INDIA: Dispur jittery over Chetia

+ The Ulfa general secretary’s prison term ends on February 25 and the general perception here is that Khaleda Zia’s ruling Bangladesh Nationalist Party (BNP) is not keen to hand over the militant leader to India. “According to our own sources, the Bangladesh government will not hand over the Ulfa leader to India,” said a senior Assam police official. “The prospect is worrisome for us. Chetia’s release will give the Ulfa a big boost. He has been with the outfit since its inception and his presence will make a huge difference for them while formulating strategies and executing them. Besides, it will boost the morale of the cadre.” +

Dispur jittery over Chetia


Guwahati, Feb. 13: Top Ulfa leader Anup Chetia’s imminent release from a Bangladeshi jail has become a source of worry for security forces in Assam with many believing the militant outfit will get a fillip if Dhaka refuses to extradite him to India.

The Ulfa general secretary’s prison term ends on February 25 and the general perception here is that Khaleda Zia’s ruling Bangladesh Nationalist Party (BNP) is not keen to hand over the militant leader to India.

“According to our own sources, the Bangladesh government will not hand over the Ulfa leader to India,” said a senior Assam police official.

“The prospect is worrisome for us. Chetia’s release will give the Ulfa a big boost. He has been with the outfit since its inception and his presence will make a huge difference for them while formulating strategies and executing them. Besides, it will boost the morale of the cadre.”

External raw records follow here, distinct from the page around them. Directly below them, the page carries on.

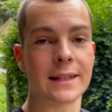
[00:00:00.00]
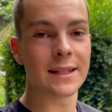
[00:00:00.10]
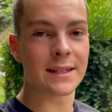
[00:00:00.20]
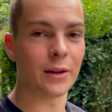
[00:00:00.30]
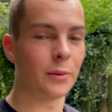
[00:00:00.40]

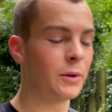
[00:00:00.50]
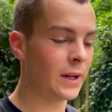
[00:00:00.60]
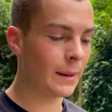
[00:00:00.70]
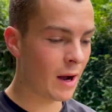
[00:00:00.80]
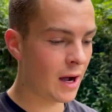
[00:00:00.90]
since I don't want to
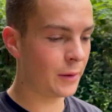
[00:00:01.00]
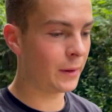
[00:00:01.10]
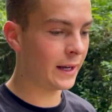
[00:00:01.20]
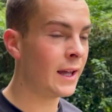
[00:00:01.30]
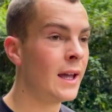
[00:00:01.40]
get my heart
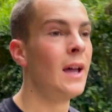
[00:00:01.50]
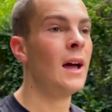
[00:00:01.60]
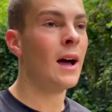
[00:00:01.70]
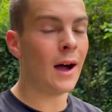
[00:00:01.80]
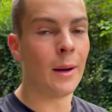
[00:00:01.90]
rate
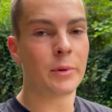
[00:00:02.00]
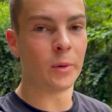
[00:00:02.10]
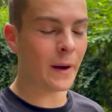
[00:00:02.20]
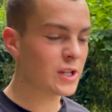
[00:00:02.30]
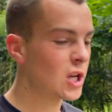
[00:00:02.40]
up too
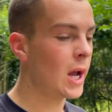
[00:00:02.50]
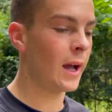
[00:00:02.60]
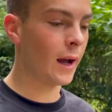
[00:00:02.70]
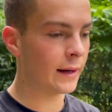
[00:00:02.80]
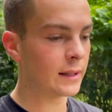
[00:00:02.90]
much,
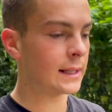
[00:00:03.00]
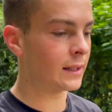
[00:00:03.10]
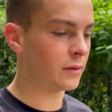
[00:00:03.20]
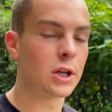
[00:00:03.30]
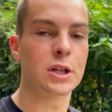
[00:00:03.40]
I
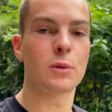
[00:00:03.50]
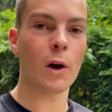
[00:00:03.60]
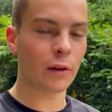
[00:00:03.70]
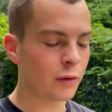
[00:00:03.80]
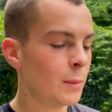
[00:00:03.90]
decided to just
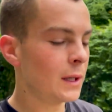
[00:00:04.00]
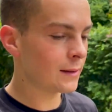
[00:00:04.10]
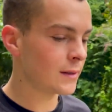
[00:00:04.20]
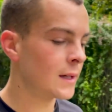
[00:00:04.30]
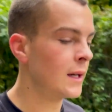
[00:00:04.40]
walk a few
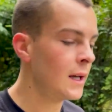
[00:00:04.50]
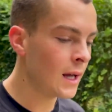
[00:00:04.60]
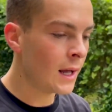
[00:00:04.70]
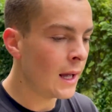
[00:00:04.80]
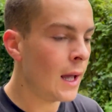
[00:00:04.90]
meters.
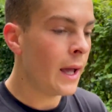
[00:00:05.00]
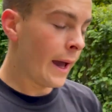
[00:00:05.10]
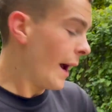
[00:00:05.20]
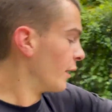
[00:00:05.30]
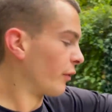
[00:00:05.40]

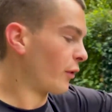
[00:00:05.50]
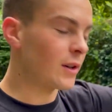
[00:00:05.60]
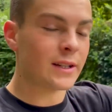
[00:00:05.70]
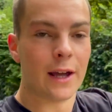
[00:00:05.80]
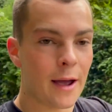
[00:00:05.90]
And of
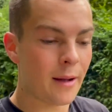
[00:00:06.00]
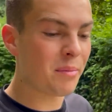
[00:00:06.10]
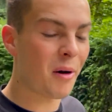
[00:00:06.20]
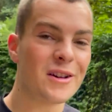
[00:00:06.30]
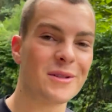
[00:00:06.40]
course I
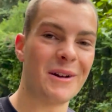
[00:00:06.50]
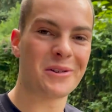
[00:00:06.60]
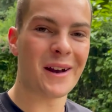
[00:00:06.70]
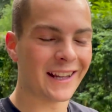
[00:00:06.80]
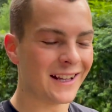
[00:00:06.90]
paused my
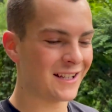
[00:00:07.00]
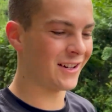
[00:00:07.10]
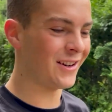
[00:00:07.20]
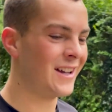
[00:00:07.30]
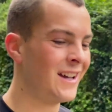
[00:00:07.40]
trekking,
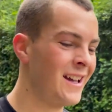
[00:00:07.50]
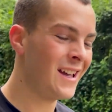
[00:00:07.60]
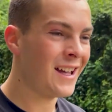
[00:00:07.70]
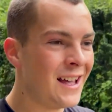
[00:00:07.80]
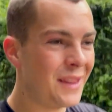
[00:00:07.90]
so
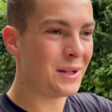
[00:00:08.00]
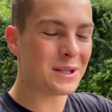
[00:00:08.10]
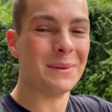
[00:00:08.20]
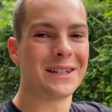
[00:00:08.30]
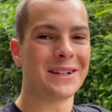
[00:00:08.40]
these
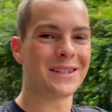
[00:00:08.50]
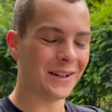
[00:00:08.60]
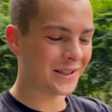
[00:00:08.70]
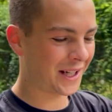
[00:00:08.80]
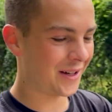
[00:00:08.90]
meters
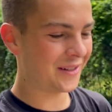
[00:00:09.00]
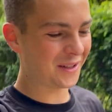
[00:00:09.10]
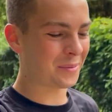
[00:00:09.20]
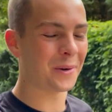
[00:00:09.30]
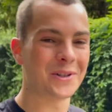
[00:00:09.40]
don't count
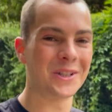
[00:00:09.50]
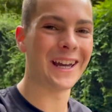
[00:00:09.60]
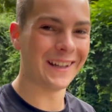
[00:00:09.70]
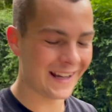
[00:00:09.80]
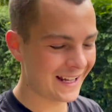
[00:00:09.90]
into Project
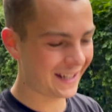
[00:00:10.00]
8 and 8.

The police official said Chetia — his real name is Golap Baruah — had good organisational skills. “He can give a new direction to the outfit by revitalising its units. He is the man who helped the outfit grow in its initial stages. Chetia is the man the Ulfa needs at this moment.”

Home commissioner B.K. Gohain revealed that Dispur had already made a strong case for his extradition. “We have forwarded all necessary documents to the Centre. We have to now wait and see what happens.”

Intelligence sources said the timing of Chetia’s release was crucial for the Ulfa. “Even if they are not willing to admit it, the fact is that the Bhutan operations did deal a blow to the outfit and it has been weakened. Chetia’s return to the outfit would certainly help it,” he said.

On the other hand, there are also apprehensions in Dispur that if Chetia rejoins the outfit, a new situation could arise vis-à-vis the Ulfa’s peace talks with Delhi.

“The psychological boost the outfit will get with Chetia’s return will definitely be reflected on the talks process, that is, if it is serious about it,” said a police official attached to the special branch.

“Now that Chetia could be back, the outfit might well change its tactics and shed whatever little desire it had for parleys,” he argued.

He, however, insisted that Chetia’s return would not immediately impact on the talks. It would only have a long-term effect. “If Chetia is extradited, it would demoralise the leadership,” he added.

He pointed out that it would have been easy to convince a demoralised leadership on the need to start a dialogue.